Full Throttle Remastered PS4 - Screenshots ansehen
Nun ja, fast konventionell: Die Kettensäge ist nämlich die mächtigste Waffe für die legendären Motorrad-Duelle, in denen wir rivalisierende Biker von ihren Maschinen schubsen. Mit Faust, Fußtritt, Motorradkette oder zuvor gemopsten Dünger greifen wir die neben uns fahrenden Rocker an, indem wir per Gamepad lenken und schlagen.
Damals ziemlich kultig sind die simplen Action-Einlagen (später gibt's noch ein Crash-Autorennen) heute spielerisch arg mau, wenn nicht gar nervig – wir haben in den letzten zwei Jahrzehnten schlicht zu viele Quicktime-Events erlebt.
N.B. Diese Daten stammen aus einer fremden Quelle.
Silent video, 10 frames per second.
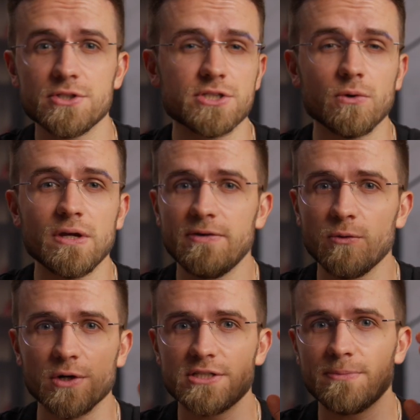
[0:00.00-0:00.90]
so if
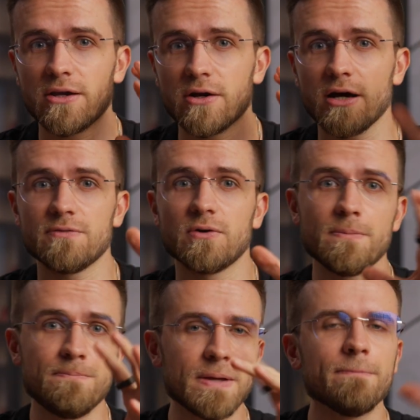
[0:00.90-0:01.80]
you want to make your iPhone
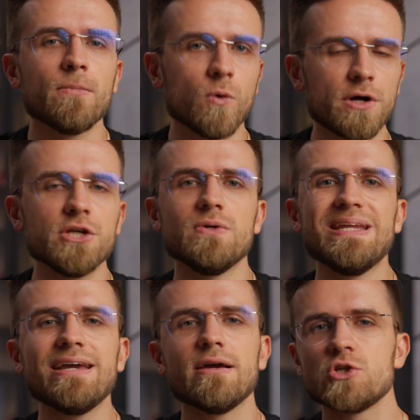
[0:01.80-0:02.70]
a bit more
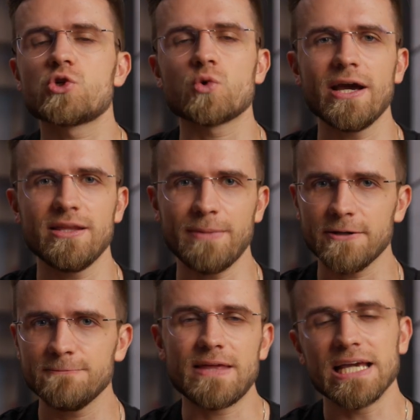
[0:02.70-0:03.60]
unique, try them out.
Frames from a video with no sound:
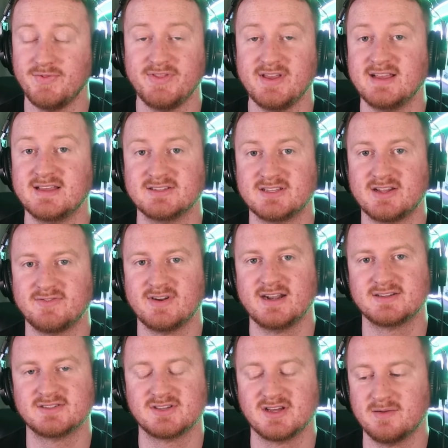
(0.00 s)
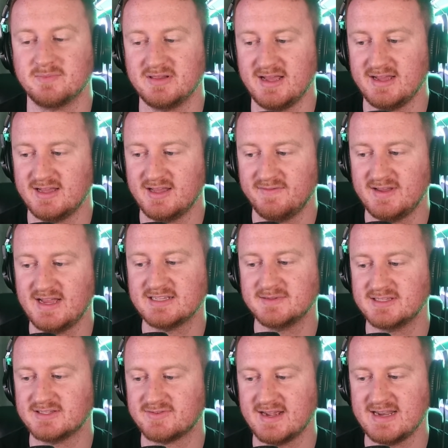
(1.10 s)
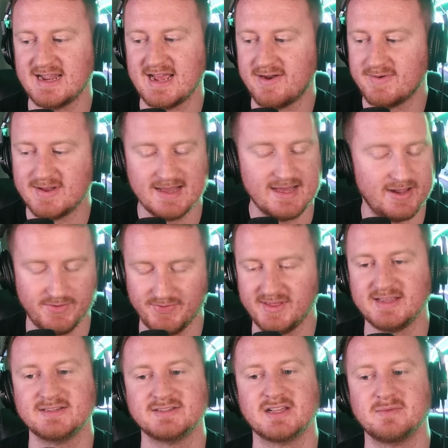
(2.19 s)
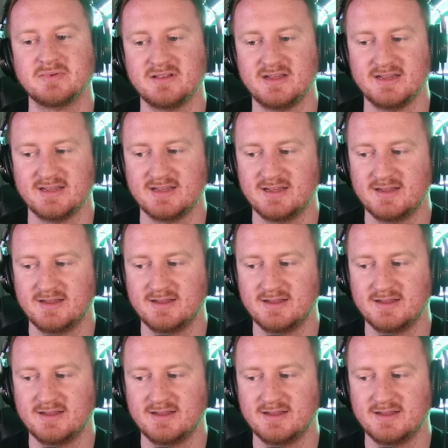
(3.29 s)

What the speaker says: I don't think Hassan Reddick's going to play. If you ask me this right now, I don't think he's going to play.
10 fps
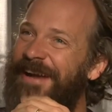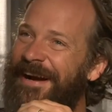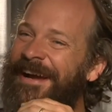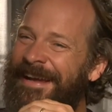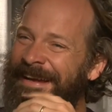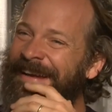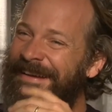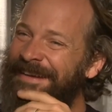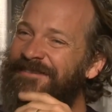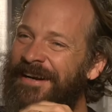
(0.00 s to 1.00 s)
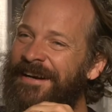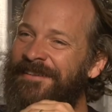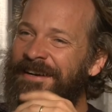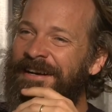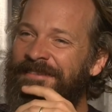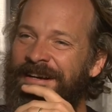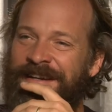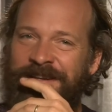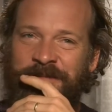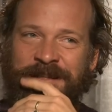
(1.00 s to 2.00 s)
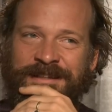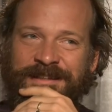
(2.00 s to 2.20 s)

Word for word: very, very, very, very human.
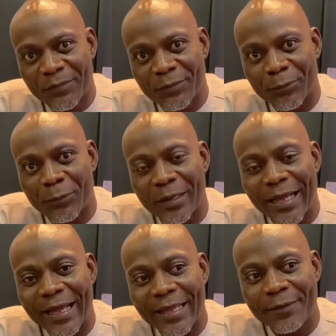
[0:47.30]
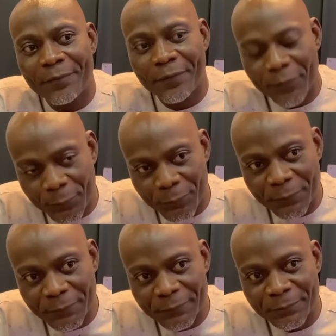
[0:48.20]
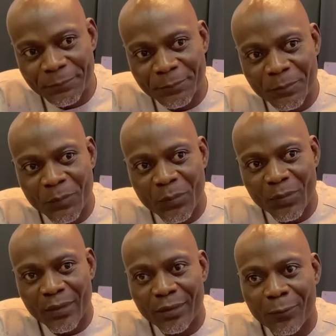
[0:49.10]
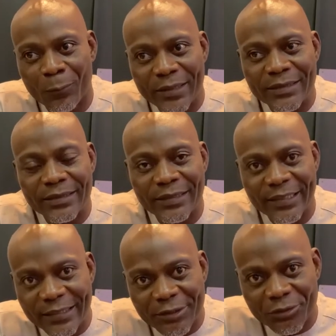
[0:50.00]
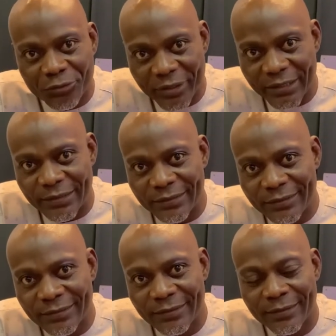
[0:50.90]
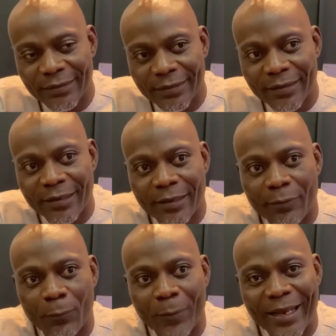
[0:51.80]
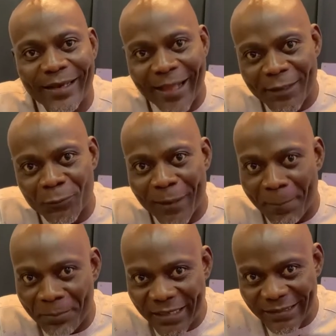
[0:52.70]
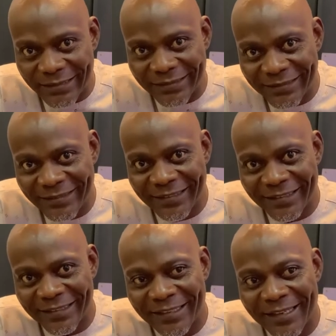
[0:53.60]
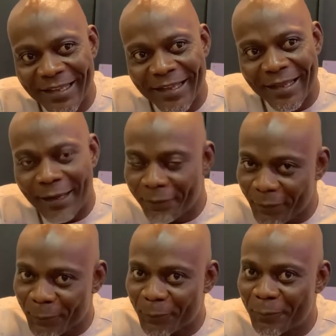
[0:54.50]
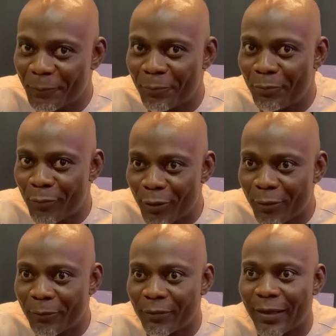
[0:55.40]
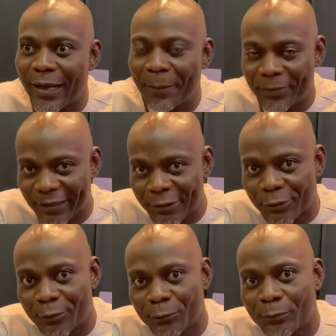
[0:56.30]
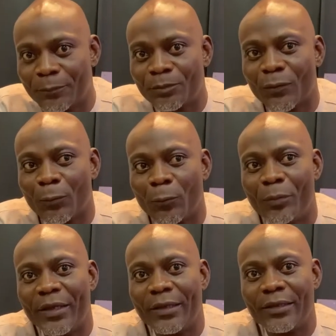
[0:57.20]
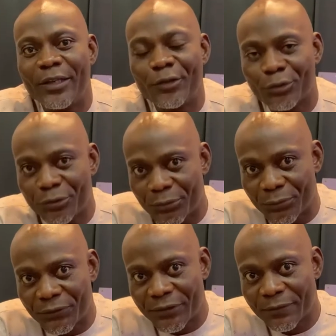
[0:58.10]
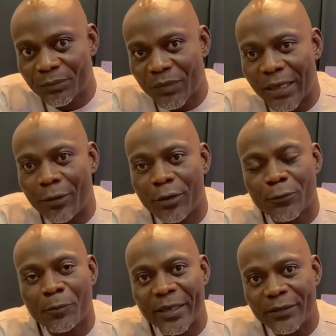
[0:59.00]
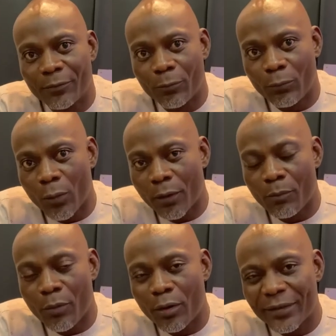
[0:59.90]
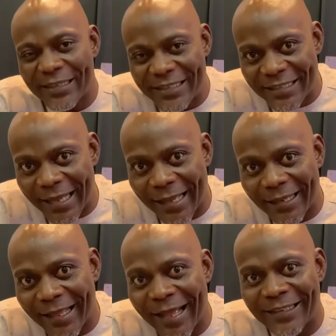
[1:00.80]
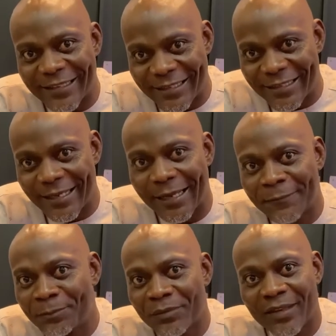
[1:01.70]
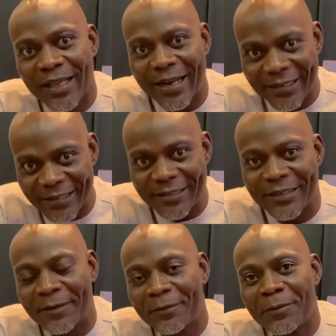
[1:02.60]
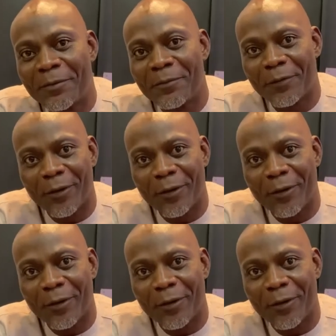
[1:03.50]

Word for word: So I feel with this training, when next we are meeting, I feel more applications will be introduced. I'll also make the work more easier and easier for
Allerdings wäre Full Throttle ohne die Stunt-Einlagen endgültig viel zu kurz: Nach drei bis vier Stunden dürften auch Adventure-Einsteiger, die die Lösung nicht im Kopf haben, locker durch sein. Für rund 15 Euro ist das aber immer noch länger als ein gleich teurer Kinoabend. Und mindestens genauso unterhaltsam.